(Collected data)
--

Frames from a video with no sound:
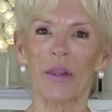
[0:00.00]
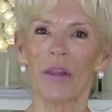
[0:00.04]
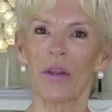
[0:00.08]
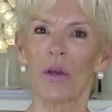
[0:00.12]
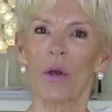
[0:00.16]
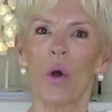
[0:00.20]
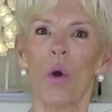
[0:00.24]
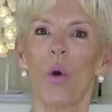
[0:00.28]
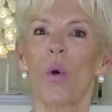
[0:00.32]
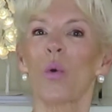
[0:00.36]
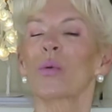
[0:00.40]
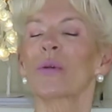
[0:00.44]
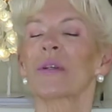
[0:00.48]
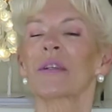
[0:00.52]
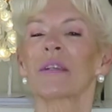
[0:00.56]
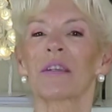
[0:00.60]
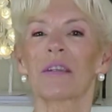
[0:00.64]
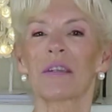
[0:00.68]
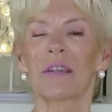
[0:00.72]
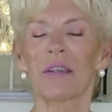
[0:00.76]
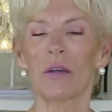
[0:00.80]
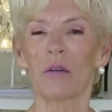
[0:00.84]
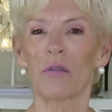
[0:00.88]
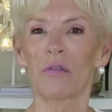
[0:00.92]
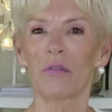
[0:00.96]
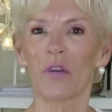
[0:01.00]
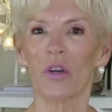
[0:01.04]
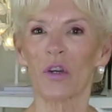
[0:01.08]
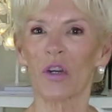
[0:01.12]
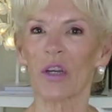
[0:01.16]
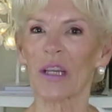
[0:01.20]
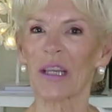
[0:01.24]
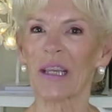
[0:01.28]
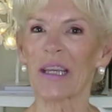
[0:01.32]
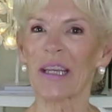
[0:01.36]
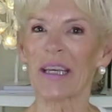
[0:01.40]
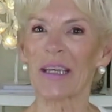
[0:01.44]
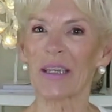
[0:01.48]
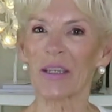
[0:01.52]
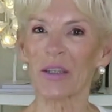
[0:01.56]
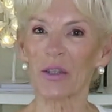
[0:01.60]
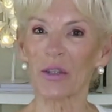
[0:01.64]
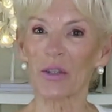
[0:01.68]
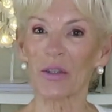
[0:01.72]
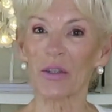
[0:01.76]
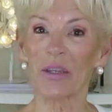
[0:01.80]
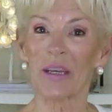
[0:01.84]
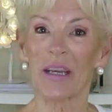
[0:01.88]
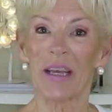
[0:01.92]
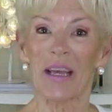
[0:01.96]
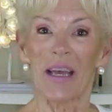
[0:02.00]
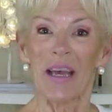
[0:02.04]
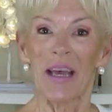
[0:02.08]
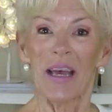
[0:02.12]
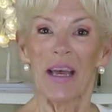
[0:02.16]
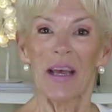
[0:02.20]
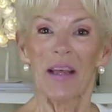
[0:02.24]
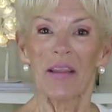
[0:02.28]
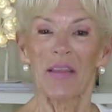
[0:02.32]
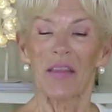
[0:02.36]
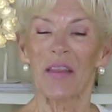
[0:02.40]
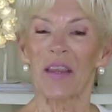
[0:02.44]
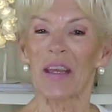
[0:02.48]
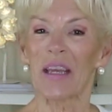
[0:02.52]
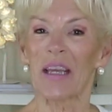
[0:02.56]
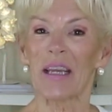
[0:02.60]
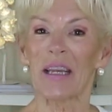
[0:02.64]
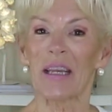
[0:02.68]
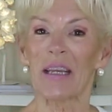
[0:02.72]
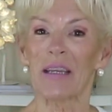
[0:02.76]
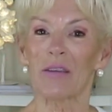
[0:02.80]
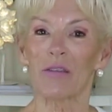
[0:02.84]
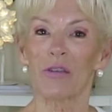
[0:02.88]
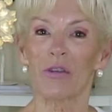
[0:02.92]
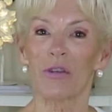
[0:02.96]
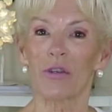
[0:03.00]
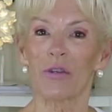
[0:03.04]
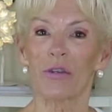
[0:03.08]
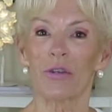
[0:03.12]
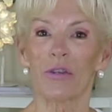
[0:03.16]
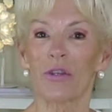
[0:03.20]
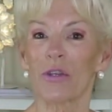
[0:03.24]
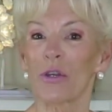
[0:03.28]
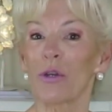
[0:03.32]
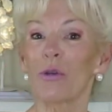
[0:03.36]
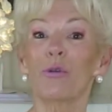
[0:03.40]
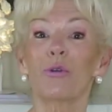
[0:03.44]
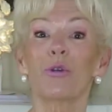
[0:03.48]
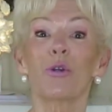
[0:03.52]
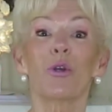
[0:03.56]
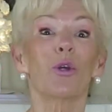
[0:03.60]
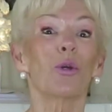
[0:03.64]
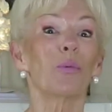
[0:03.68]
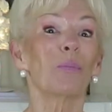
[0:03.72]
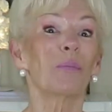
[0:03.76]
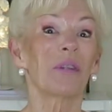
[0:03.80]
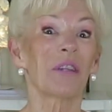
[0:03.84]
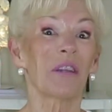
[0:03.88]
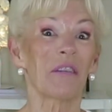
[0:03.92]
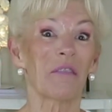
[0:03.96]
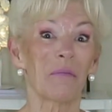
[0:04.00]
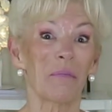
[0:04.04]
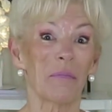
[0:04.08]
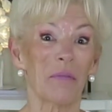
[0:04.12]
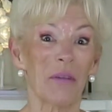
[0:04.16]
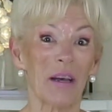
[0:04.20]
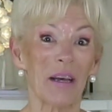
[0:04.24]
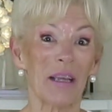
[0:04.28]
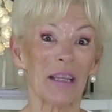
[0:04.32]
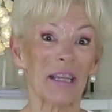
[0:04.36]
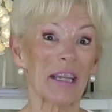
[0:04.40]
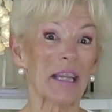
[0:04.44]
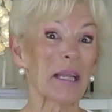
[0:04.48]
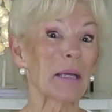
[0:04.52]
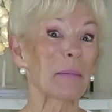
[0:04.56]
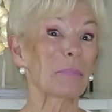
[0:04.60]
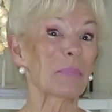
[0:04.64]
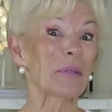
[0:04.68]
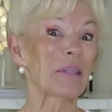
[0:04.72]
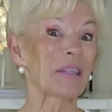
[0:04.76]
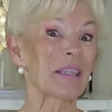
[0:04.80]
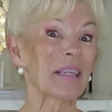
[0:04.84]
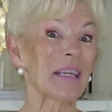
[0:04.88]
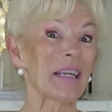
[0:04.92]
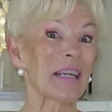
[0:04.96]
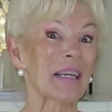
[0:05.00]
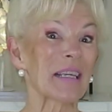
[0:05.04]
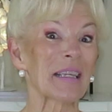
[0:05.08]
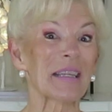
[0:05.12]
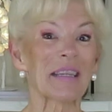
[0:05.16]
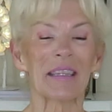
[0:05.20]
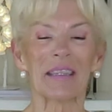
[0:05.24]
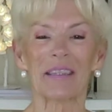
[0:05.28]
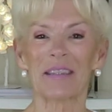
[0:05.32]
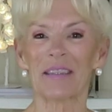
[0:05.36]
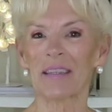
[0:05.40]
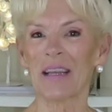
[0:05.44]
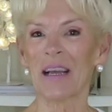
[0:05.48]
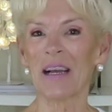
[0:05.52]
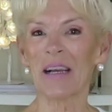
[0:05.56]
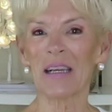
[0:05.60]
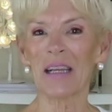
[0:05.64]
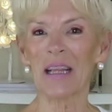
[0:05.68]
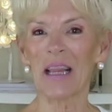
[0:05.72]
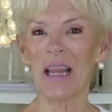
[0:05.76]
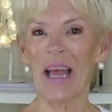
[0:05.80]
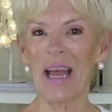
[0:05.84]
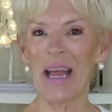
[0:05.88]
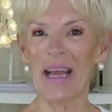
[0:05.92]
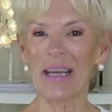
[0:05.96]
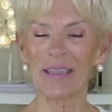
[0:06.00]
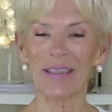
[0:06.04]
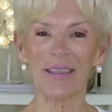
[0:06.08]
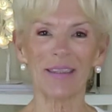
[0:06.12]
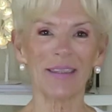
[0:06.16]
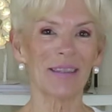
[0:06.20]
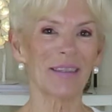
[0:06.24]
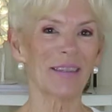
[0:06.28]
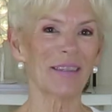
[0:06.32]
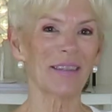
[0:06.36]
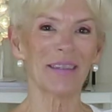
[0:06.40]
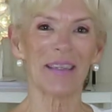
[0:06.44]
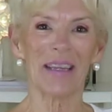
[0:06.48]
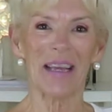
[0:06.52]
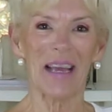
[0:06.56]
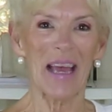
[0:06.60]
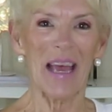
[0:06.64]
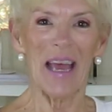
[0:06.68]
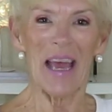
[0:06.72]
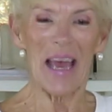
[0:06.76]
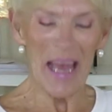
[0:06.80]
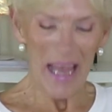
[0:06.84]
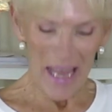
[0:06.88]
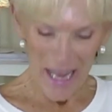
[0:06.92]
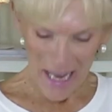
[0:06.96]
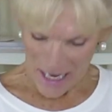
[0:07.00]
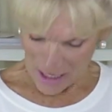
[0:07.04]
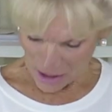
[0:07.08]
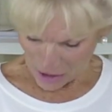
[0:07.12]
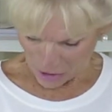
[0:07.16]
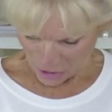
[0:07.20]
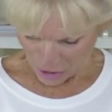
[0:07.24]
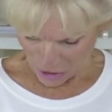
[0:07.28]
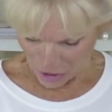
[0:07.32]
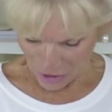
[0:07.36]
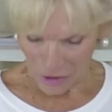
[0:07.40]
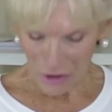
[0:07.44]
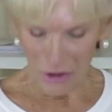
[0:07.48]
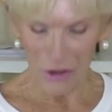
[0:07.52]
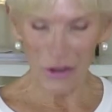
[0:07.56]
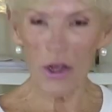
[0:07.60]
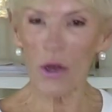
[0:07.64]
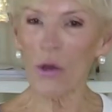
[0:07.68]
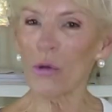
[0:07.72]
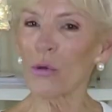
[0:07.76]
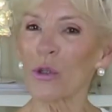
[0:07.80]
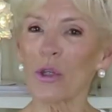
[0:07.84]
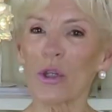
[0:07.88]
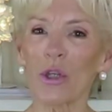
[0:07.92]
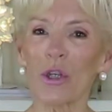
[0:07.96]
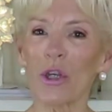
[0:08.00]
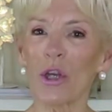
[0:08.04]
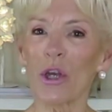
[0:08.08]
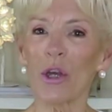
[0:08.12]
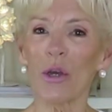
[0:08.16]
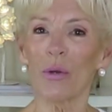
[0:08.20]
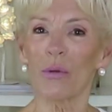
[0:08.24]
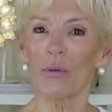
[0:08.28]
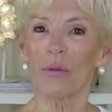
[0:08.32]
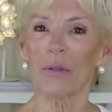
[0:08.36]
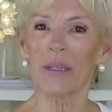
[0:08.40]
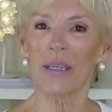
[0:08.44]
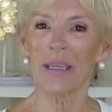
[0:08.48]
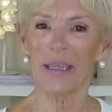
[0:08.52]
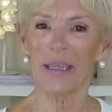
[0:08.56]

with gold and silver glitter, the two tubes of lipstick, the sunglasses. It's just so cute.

--

=== THE TASK ===
Quote the entries in full. Any image among them is to be omitted from the copy.

=== EXPECTED ANSWER ===
Frames from a video with no sound:
[0:00.00]
[0:00.04]
[0:00.08]
[0:00.12]
[0:00.16]
[0:00.20]
[0:00.24]
[0:00.28]
[0:00.32]
[0:00.36]
[0:00.40]
[0:00.44]
[0:00.48]
[0:00.52]
[0:00.56]
[0:00.60]
[0:00.64]
[0:00.68]
[0:00.72]
[0:00.76]
[0:00.80]
[0:00.84]
[0:00.88]
[0:00.92]
[0:00.96]
[0:01.00]
[0:01.04]
[0:01.08]
[0:01.12]
[0:01.16]
[0:01.20]
[0:01.24]
[0:01.28]
[0:01.32]
[0:01.36]
[0:01.40]
[0:01.44]
[0:01.48]
[0:01.52]
[0:01.56]
[0:01.60]
[0:01.64]
[0:01.68]
[0:01.72]
[0:01.76]
[0:01.80]
[0:01.84]
[0:01.88]
[0:01.92]
[0:01.96]
[0:02.00]
[0:02.04]
[0:02.08]
[0:02.12]
[0:02.16]
[0:02.20]
[0:02.24]
[0:02.28]
[0:02.32]
[0:02.36]
[0:02.40]
[0:02.44]
[0:02.48]
[0:02.52]
[0:02.56]
[0:02.60]
[0:02.64]
[0:02.68]
[0:02.72]
[0:02.76]
[0:02.80]
[0:02.84]
[0:02.88]
[0:02.92]
[0:02.96]
[0:03.00]
[0:03.04]
[0:03.08]
[0:03.12]
[0:03.16]
[0:03.20]
[0:03.24]
[0:03.28]
[0:03.32]
[0:03.36]
[0:03.40]
[0:03.44]
[0:03.48]
[0:03.52]
[0:03.56]
[0:03.60]
[0:03.64]
[0:03.68]
[0:03.72]
[0:03.76]
[0:03.80]
[0:03.84]
[0:03.88]
[0:03.92]
[0:03.96]
[0:04.00]
[0:04.04]
[0:04.08]
[0:04.12]
[0:04.16]
[0:04.20]
[0:04.24]
[0:04.28]
[0:04.32]
[0:04.36]
[0:04.40]
[0:04.44]
[0:04.48]
[0:04.52]
[0:04.56]
[0:04.60]
[0:04.64]
[0:04.68]
[0:04.72]
[0:04.76]
[0:04.80]
[0:04.84]
[0:04.88]
[0:04.92]
[0:04.96]
[0:05.00]
[0:05.04]
[0:05.08]
[0:05.12]
[0:05.16]
[0:05.20]
[0:05.24]
[0:05.28]
[0:05.32]
[0:05.36]
[0:05.40]
[0:05.44]
[0:05.48]
[0:05.52]
[0:05.56]
[0:05.60]
[0:05.64]
[0:05.68]
[0:05.72]
[0:05.76]
[0:05.80]
[0:05.84]
[0:05.88]
[0:05.92]
[0:05.96]
[0:06.00]
[0:06.04]
[0:06.08]
[0:06.12]
[0:06.16]
[0:06.20]
[0:06.24]
[0:06.28]
[0:06.32]
[0:06.36]
[0:06.40]
[0:06.44]
[0:06.48]
[0:06.52]
[0:06.56]
[0:06.60]
[0:06.64]
[0:06.68]
[0:06.72]
[0:06.76]
[0:06.80]
[0:06.84]
[0:06.88]
[0:06.92]
[0:06.96]
[0:07.00]
[0:07.04]
[0:07.08]
[0:07.12]
[0:07.16]
[0:07.20]
[0:07.24]
[0:07.28]
[0:07.32]
[0:07.36]
[0:07.40]
[0:07.44]
[0:07.48]
[0:07.52]
[0:07.56]
[0:07.60]
[0:07.64]
[0:07.68]
[0:07.72]
[0:07.76]
[0:07.80]
[0:07.84]
[0:07.88]
[0:07.92]
[0:07.96]
[0:08.00]
[0:08.04]
[0:08.08]
[0:08.12]
[0:08.16]
[0:08.20]
[0:08.24]
[0:08.28]
[0:08.32]
[0:08.36]
[0:08.40]
[0:08.44]
[0:08.48]
[0:08.52]
[0:08.56]

with gold and silver glitter, the two tubes of lipstick, the sunglasses. It's just so cute.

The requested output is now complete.